[Data section Boundary: Start]

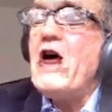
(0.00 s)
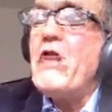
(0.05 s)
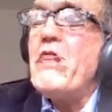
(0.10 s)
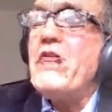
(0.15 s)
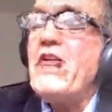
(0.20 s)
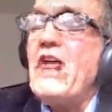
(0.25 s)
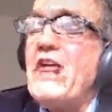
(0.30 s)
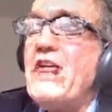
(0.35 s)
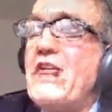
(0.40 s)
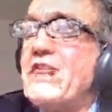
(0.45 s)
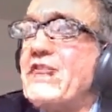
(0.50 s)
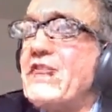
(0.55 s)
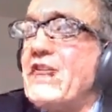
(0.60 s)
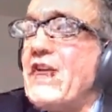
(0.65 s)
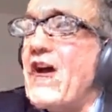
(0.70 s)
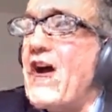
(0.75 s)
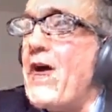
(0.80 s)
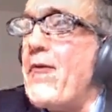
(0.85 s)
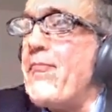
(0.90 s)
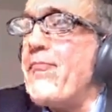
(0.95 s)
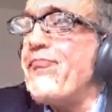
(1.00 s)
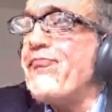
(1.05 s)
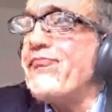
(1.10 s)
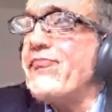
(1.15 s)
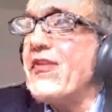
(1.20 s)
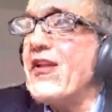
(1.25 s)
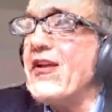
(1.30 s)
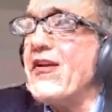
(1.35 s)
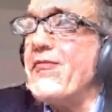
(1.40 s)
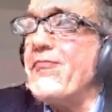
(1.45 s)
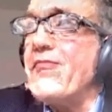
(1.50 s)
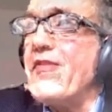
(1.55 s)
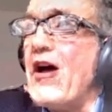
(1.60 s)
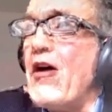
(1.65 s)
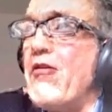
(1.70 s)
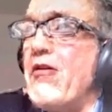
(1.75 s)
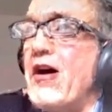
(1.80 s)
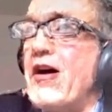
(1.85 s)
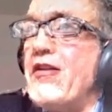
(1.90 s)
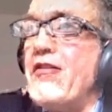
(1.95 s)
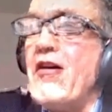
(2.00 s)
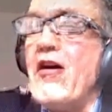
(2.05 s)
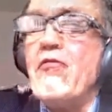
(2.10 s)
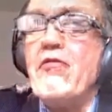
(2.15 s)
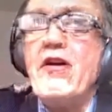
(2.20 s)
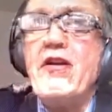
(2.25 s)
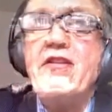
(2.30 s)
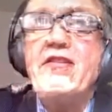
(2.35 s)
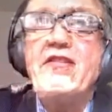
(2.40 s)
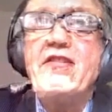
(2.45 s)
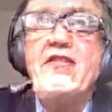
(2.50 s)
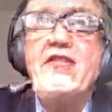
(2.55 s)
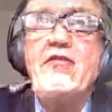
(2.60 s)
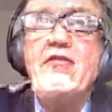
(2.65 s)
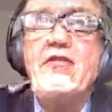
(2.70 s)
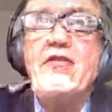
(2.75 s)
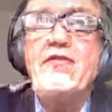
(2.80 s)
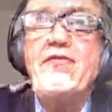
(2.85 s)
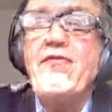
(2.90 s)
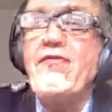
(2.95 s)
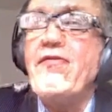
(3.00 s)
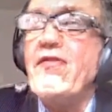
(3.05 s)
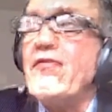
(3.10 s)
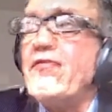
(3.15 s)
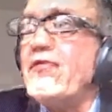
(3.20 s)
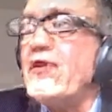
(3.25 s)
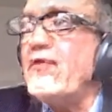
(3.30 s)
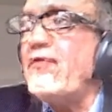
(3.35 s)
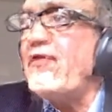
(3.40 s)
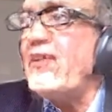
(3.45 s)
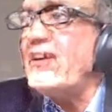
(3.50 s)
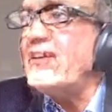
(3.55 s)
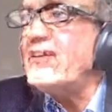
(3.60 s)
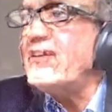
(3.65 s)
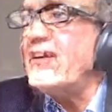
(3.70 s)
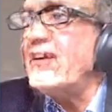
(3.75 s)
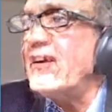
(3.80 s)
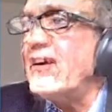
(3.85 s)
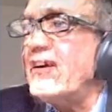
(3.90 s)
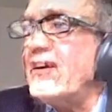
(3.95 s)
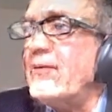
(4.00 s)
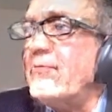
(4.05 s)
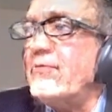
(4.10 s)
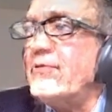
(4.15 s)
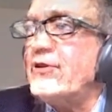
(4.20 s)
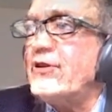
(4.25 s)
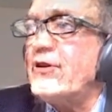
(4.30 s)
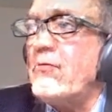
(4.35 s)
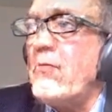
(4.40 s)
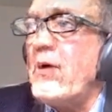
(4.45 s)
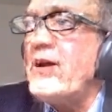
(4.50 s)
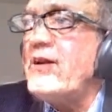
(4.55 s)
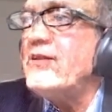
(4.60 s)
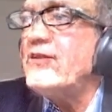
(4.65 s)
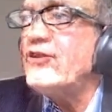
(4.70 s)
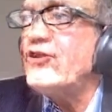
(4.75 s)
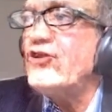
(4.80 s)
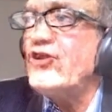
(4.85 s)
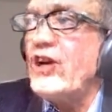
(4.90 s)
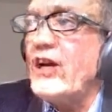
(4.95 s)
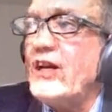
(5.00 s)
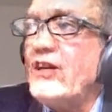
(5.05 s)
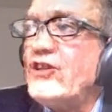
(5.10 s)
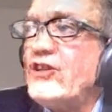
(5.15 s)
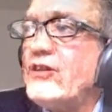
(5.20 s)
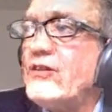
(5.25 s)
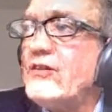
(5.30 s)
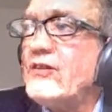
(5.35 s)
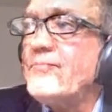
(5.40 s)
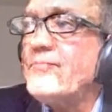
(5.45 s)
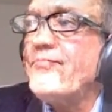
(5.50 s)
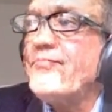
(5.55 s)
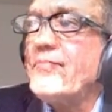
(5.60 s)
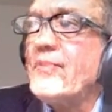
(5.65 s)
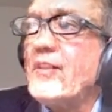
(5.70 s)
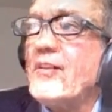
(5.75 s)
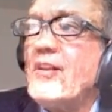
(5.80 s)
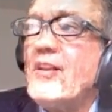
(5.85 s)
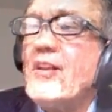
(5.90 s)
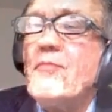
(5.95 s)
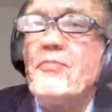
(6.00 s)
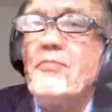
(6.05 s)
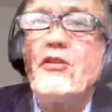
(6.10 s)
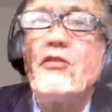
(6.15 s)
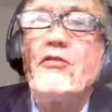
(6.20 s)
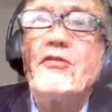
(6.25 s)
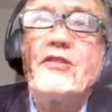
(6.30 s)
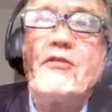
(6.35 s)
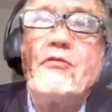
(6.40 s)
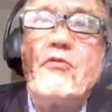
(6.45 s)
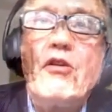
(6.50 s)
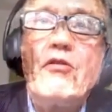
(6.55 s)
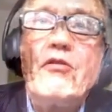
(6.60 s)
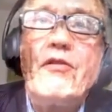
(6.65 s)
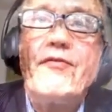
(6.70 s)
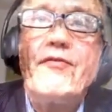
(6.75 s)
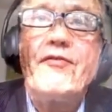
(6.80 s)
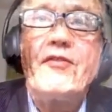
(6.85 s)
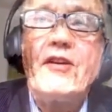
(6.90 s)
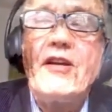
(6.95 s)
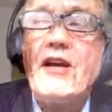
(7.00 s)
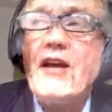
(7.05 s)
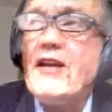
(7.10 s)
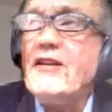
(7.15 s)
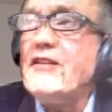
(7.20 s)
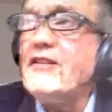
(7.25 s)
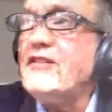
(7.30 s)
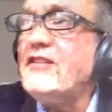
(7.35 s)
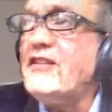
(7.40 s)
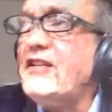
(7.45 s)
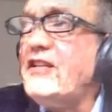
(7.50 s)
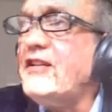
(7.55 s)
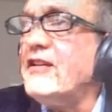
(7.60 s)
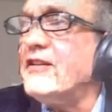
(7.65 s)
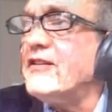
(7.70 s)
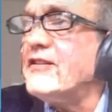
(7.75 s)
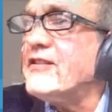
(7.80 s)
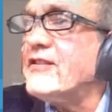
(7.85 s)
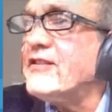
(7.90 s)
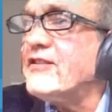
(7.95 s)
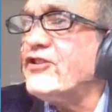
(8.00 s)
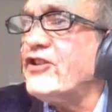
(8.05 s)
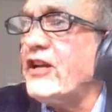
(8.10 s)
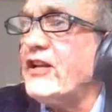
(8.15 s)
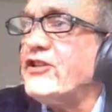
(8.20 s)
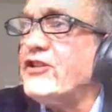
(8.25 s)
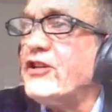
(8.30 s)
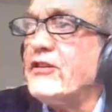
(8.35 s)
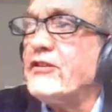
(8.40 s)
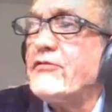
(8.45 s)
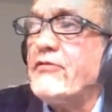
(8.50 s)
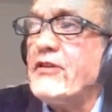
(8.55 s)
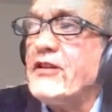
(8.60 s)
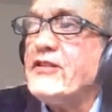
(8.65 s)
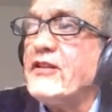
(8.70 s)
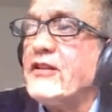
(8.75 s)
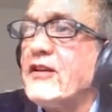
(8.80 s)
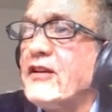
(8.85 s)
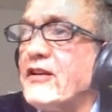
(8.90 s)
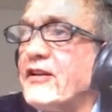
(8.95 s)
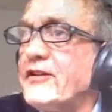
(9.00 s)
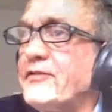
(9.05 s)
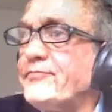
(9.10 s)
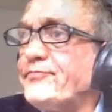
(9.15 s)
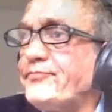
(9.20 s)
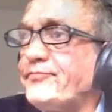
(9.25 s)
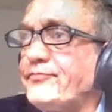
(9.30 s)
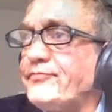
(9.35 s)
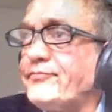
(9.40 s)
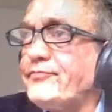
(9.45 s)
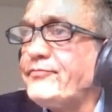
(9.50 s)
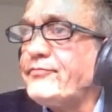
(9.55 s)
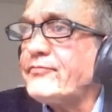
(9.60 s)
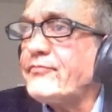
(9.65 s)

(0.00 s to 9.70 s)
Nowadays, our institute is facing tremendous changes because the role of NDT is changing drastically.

[Data section Boundary: End]

■ Goal of the exercise
The listing above must be retyped word for word, without the pictures.

■ Exercise solution
(0.00 s)
(0.05 s)
(0.10 s)
(0.15 s)
(0.20 s)
(0.25 s)
(0.30 s)
(0.35 s)
(0.40 s)
(0.45 s)
(0.50 s)
(0.55 s)
(0.60 s)
(0.65 s)
(0.70 s)
(0.75 s)
(0.80 s)
(0.85 s)
(0.90 s)
(0.95 s)
(1.00 s)
(1.05 s)
(1.10 s)
(1.15 s)
(1.20 s)
(1.25 s)
(1.30 s)
(1.35 s)
(1.40 s)
(1.45 s)
(1.50 s)
(1.55 s)
(1.60 s)
(1.65 s)
(1.70 s)
(1.75 s)
(1.80 s)
(1.85 s)
(1.90 s)
(1.95 s)
(2.00 s)
(2.05 s)
(2.10 s)
(2.15 s)
(2.20 s)
(2.25 s)
(2.30 s)
(2.35 s)
(2.40 s)
(2.45 s)
(2.50 s)
(2.55 s)
(2.60 s)
(2.65 s)
(2.70 s)
(2.75 s)
(2.80 s)
(2.85 s)
(2.90 s)
(2.95 s)
(3.00 s)
(3.05 s)
(3.10 s)
(3.15 s)
(3.20 s)
(3.25 s)
(3.30 s)
(3.35 s)
(3.40 s)
(3.45 s)
(3.50 s)
(3.55 s)
(3.60 s)
(3.65 s)
(3.70 s)
(3.75 s)
(3.80 s)
(3.85 s)
(3.90 s)
(3.95 s)
(4.00 s)
(4.05 s)
(4.10 s)
(4.15 s)
(4.20 s)
(4.25 s)
(4.30 s)
(4.35 s)
(4.40 s)
(4.45 s)
(4.50 s)
(4.55 s)
(4.60 s)
(4.65 s)
(4.70 s)
(4.75 s)
(4.80 s)
(4.85 s)
(4.90 s)
(4.95 s)
(5.00 s)
(5.05 s)
(5.10 s)
(5.15 s)
(5.20 s)
(5.25 s)
(5.30 s)
(5.35 s)
(5.40 s)
(5.45 s)
(5.50 s)
(5.55 s)
(5.60 s)
(5.65 s)
(5.70 s)
(5.75 s)
(5.80 s)
(5.85 s)
(5.90 s)
(5.95 s)
(6.00 s)
(6.05 s)
(6.10 s)
(6.15 s)
(6.20 s)
(6.25 s)
(6.30 s)
(6.35 s)
(6.40 s)
(6.45 s)
(6.50 s)
(6.55 s)
(6.60 s)
(6.65 s)
(6.70 s)
(6.75 s)
(6.80 s)
(6.85 s)
(6.90 s)
(6.95 s)
(7.00 s)
(7.05 s)
(7.10 s)
(7.15 s)
(7.20 s)
(7.25 s)
(7.30 s)
(7.35 s)
(7.40 s)
(7.45 s)
(7.50 s)
(7.55 s)
(7.60 s)
(7.65 s)
(7.70 s)
(7.75 s)
(7.80 s)
(7.85 s)
(7.90 s)
(7.95 s)
(8.00 s)
(8.05 s)
(8.10 s)
(8.15 s)
(8.20 s)
(8.25 s)
(8.30 s)
(8.35 s)
(8.40 s)
(8.45 s)
(8.50 s)
(8.55 s)
(8.60 s)
(8.65 s)
(8.70 s)
(8.75 s)
(8.80 s)
(8.85 s)
(8.90 s)
(8.95 s)
(9.00 s)
(9.05 s)
(9.10 s)
(9.15 s)
(9.20 s)
(9.25 s)
(9.30 s)
(9.35 s)
(9.40 s)
(9.45 s)
(9.50 s)
(9.55 s)
(9.60 s)
(9.65 s)

(0.00 s to 9.70 s)
Nowadays, our institute is facing tremendous changes because the role of NDT is changing drastically.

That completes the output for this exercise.